On a broader topic, what does the team’s success up to this point mean for Washington, D.C. sports as a whole?

Well first of all, by winning this Eastern Conference Championship for the first time in team history, [it] has just been an unbelievable ride. I didn’t realize, until the end, what was at stake. And I’m glad-- you know ignorance is bliss. And as I’m learning the whole thing about basketball and just how we move through this Eastern Conference and go for a National title, it has been amazing. I think, through this, I now understand by winning this title we have home court advantage throughout the Eastern Conference playoffs. That’s huge.

We have set a franchise record for most wins in a season. We have never done that before. And I’ll tell you, it is the only D.C. professional basketball team, both on the men’s side and women’s side, in over 30 years that’s had a .647 winning percentage. So this means everything. I mean I feel as though the Mystics operation has been able to deliver to our fan base the best record in the history since the conception of the Washington Mystics.

How do you think, this year, the league visibility and the health of the league are doing in terms of people paying attention and getting the recognition that we all know they already deserve?

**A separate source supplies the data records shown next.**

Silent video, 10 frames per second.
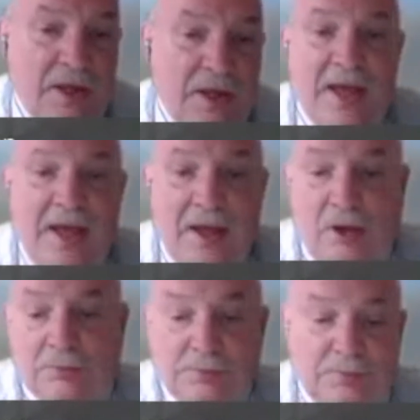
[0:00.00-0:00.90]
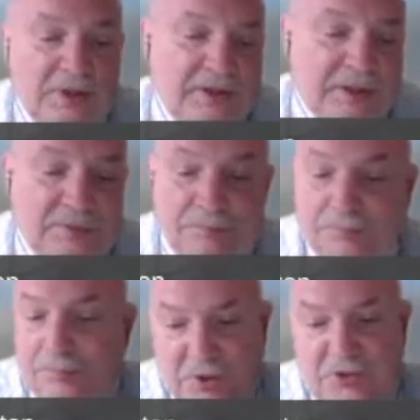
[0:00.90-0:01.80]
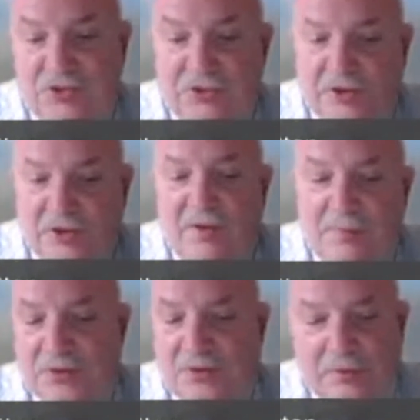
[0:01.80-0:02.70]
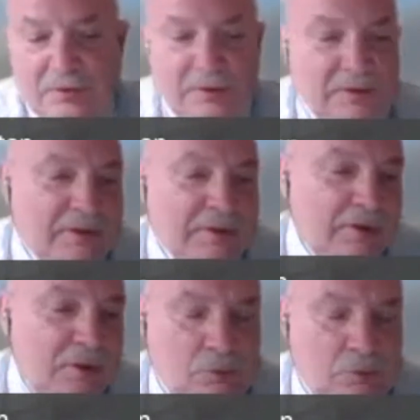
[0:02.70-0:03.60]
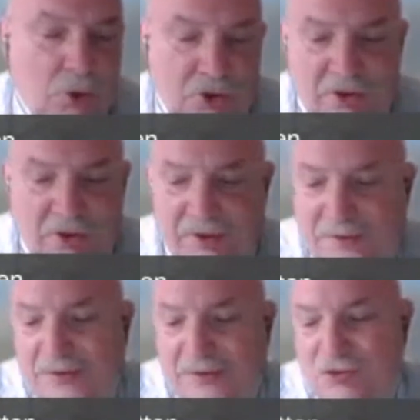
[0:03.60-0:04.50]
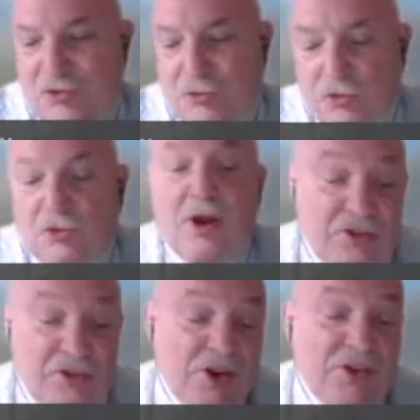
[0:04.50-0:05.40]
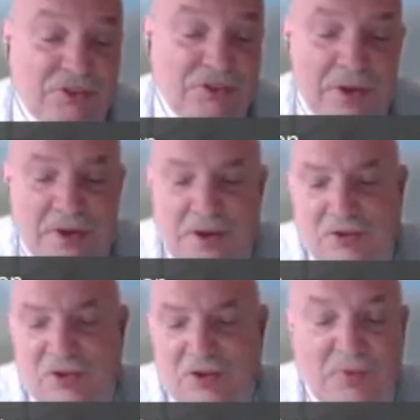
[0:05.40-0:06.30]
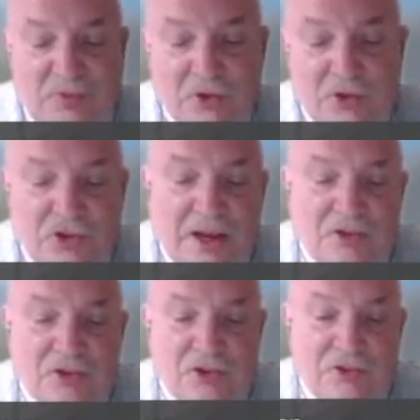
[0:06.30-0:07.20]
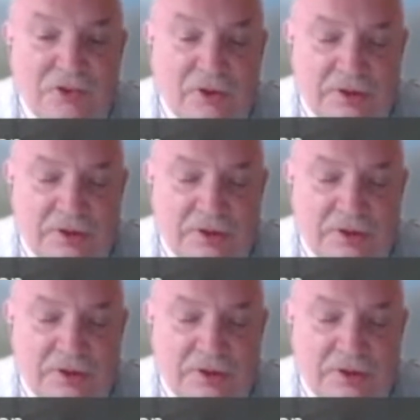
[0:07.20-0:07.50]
and how business and government work to try and address some of those challenges.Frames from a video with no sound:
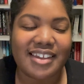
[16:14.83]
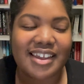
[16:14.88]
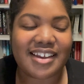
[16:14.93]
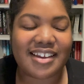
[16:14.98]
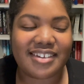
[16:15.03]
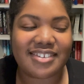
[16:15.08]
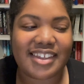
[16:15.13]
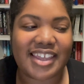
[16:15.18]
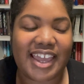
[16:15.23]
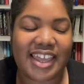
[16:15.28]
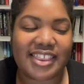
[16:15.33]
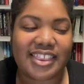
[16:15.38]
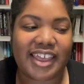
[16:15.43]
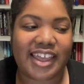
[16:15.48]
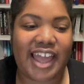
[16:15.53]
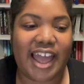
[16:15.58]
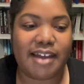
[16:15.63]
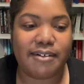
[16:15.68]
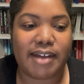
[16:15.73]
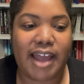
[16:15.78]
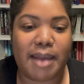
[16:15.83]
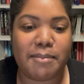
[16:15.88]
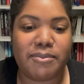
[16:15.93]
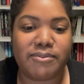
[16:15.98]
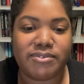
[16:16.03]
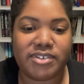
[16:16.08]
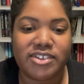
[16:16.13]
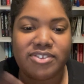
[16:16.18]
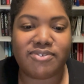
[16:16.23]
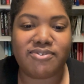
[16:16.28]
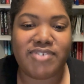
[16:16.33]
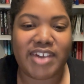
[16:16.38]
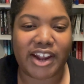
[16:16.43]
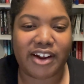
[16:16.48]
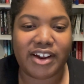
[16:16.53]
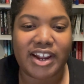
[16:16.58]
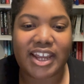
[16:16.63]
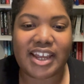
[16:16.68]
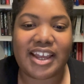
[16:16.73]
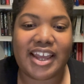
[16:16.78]
because again, like I, I'm just
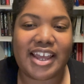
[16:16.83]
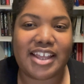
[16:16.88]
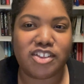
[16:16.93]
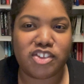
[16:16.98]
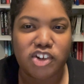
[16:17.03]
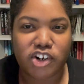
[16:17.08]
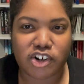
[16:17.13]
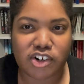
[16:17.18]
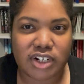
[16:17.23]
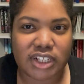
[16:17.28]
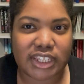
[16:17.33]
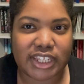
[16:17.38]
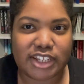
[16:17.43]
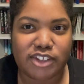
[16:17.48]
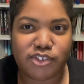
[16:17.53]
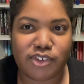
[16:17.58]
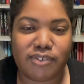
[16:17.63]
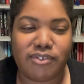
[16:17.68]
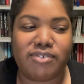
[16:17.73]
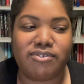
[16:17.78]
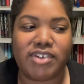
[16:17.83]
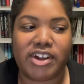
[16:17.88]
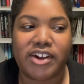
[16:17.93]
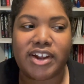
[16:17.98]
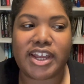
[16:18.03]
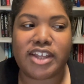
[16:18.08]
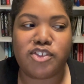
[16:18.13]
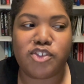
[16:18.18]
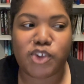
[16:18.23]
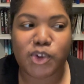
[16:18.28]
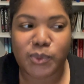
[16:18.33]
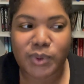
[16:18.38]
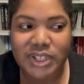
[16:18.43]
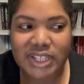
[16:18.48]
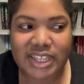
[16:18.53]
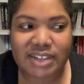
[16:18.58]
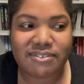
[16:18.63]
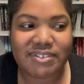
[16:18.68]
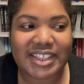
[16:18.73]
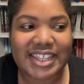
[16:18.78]
very internally driven, very
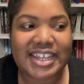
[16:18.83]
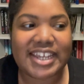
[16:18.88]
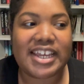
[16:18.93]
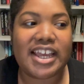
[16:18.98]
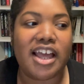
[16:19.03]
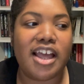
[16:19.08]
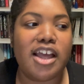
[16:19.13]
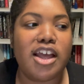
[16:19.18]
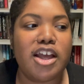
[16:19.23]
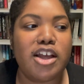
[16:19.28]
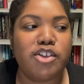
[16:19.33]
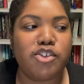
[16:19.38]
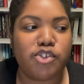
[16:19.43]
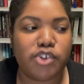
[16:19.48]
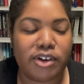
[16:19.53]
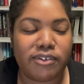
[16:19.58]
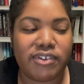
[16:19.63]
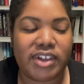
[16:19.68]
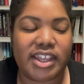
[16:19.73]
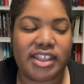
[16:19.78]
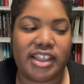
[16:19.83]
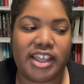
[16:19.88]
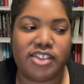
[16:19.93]
intuitively driven.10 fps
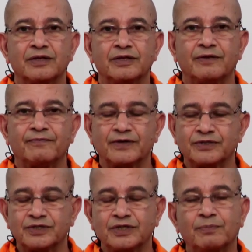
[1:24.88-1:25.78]
the
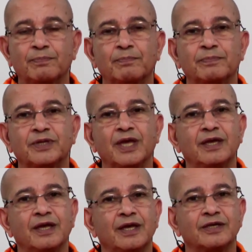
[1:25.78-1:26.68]
first thing
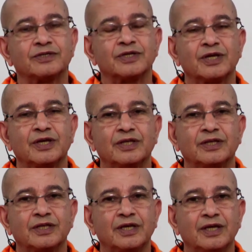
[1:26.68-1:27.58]
is
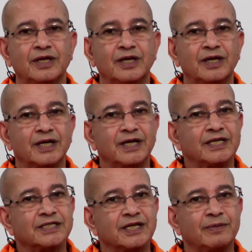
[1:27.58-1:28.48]
the
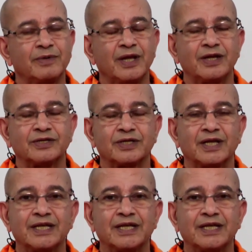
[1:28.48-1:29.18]
discrimination.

The media has gotten better, I think, because of the ESPN deal. I think that’s helped us a lot. We’re on television more. I think because…our fan base can follow us on the internet now, I still feel as though we have that missing link of getting on the same playing level as the men’s team. I mean we still are very disappointed that we’ll win a game, and I rush home and I turn on the regular networks and they’ll go, "Now for the sports!" and it leads off with the Nats, or it leads off with the Redskins. And then- times out. No mention of the women. And our win behind New York which was so crucial, we may have gotten, I think, 5 seconds of a mention on one network.

I think it’s still very, very disappointing, and it doesn’t play well, especially with our Washington metropolitan area fan base, that here [is] a group of women, and across the league these are women that struggle. They get paid next to nothing. They work so hard, they’re such great role models, and the media still doesn’t pay any attention to them. And I know, I mean I was in the entertainment media business, and I know it’s because the number of eyeballs aren’t watching us. I believe it’s growing. I know in the Washington market, at our last game we had a little over 13,000 people show up. I think as we go into the playoffs, you’re gonna see that fan base even growing. I think that what we were able to accomplish, hopefully, we are now on your radar screen- that we can get a lot more mention.

I tell ya, if I had a couple of billion dollars, I would start my own women’s network. It would just be terrific. But I just have to say we are doing great, I think the media has picked up a lot, I really believe that we’ve gotten better coverage this year, and I think across the board, I can’t speak to any of the other league’s outlets and what they’re getting, but I think…we’re gonna continue to work and fight and I have to tell you, I’m so grateful for all of the media attention…we’ve gotten so far. I mean Lindsay Czarniak was terrific on Channel 4- she did a two-parter.

So, believe me, I just want you all to understand I am eternally grateful for what we’ve gotten. The league, I mean we’re all working hard and we will continue to be aggressive and really [push] the league forward. I think we are really starting to see growth on all levels. We see it through marquee sponsorships, we’re seeing it in everything that we do. And even during this time of austerity, yes all athletic teams are fighting for sponsorships. But I really believe it’s constantly improving.